Naturally, some in the audience remained skeptical, questioning the ability of marketing to reach all segments of the population, even those with no access to technological tools, such as the internet, or television. Others expressed reservations about marketing's ability to promote values just as well as goods. Still others noted that the purpose of marketing is to differentiate the individual from the pack. It does not aim for integration or leveling the playing field, as democracy tries to do. Neither does it promote the collective good, they noted.

But Quelch shook up his audience with "an excellent exercise in intellectual debate," as Dean George Najjar put it, in his wrap-up of the lecture.

He argued that marketing focuses on increasing the market, not just the market share of a product.

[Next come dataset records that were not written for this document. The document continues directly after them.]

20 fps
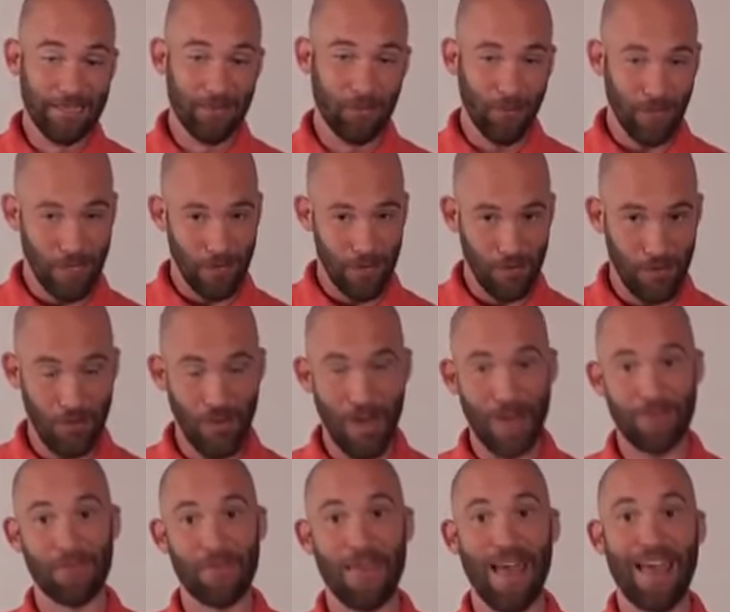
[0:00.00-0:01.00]
What you do
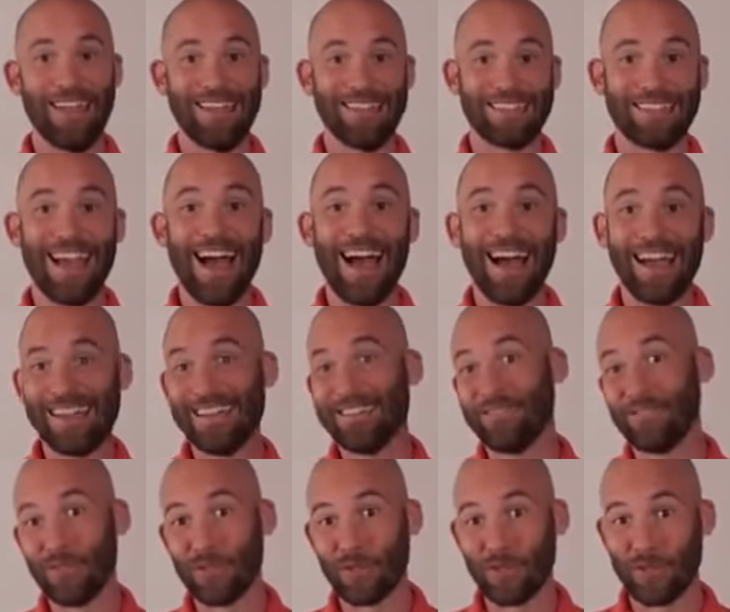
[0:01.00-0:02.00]
after that is kind
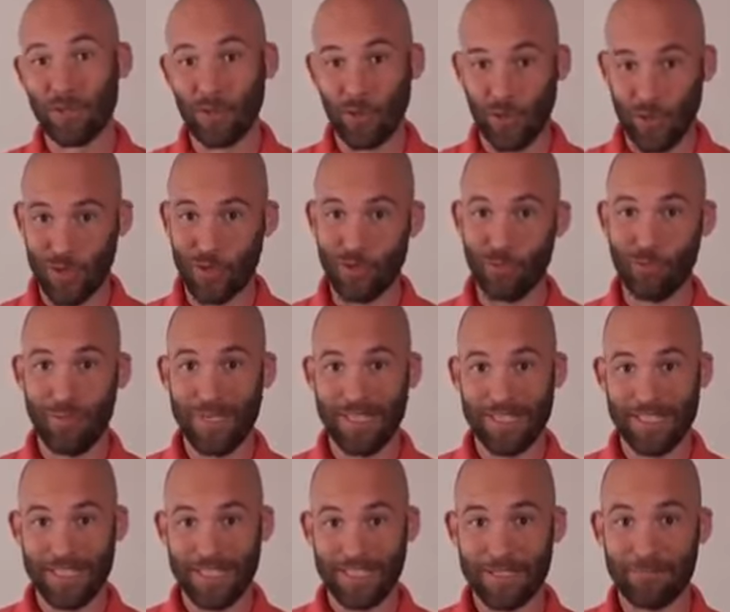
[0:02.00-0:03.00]
of your own
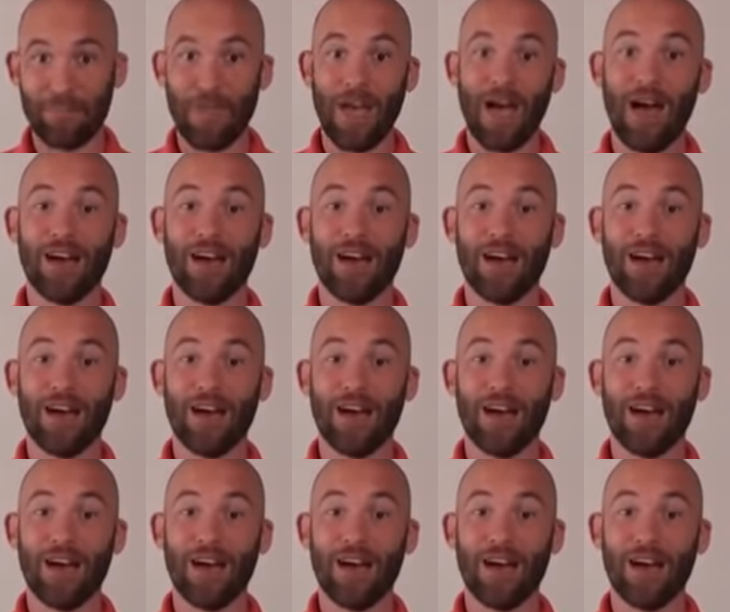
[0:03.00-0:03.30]
business.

As a result, it uses positive advertising to reach more consumers, rather than beating the opponent through negative campaigns.

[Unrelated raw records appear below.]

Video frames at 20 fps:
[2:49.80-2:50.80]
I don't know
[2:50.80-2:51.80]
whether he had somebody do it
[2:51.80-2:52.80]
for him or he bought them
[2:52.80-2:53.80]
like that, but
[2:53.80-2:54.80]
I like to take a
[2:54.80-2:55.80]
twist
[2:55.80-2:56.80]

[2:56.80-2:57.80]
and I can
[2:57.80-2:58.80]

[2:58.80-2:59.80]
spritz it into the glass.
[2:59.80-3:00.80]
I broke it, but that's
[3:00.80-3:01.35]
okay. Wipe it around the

For instance, Quelch noted that Pepsi and Coke have no interest in pointing the flaws in each other, focusing their energies, instead, on increasing the population of carbonated beverage drinkers. "Otherwise, if they insist on criticizing each other, we would all turn to fruit juice," he said.

That's why there is a significant degree of evidence today that the marketplace is probably more democratic than the polling place, he said.

Highlighting the similarities between democracy and marketing, Quelch said: "Marketing delivers the same benefits to consumers that democracy delivers to citizens."

He noted that both provide information, choice, engagement, inclusion, exchange and consumption to individuals.

To those who argue that marketing is undermining democracy, Quelch responded that there are many other factors that are doing that, namely, privatization, population mobility and globalization, all of which are making the citizen feel less engaged with the nation-state or local authority.

Finally, Quelch noted that since the commercial sector has succeeded through marketing, it was time to use this tool for social change programs. He argued that Obama's campaign was an excellent example of a successful marketing plan, since it possessed a compelling biography, a positive vision, a consistent core message, a complementary line extension (VP Joseph Biden complemented that of Obama, whereas VP-nominee Sarah Palin proved to be a distraction from John McCain's campaign), innovation in communication, and a multi-pronged aggressive outreach campaign.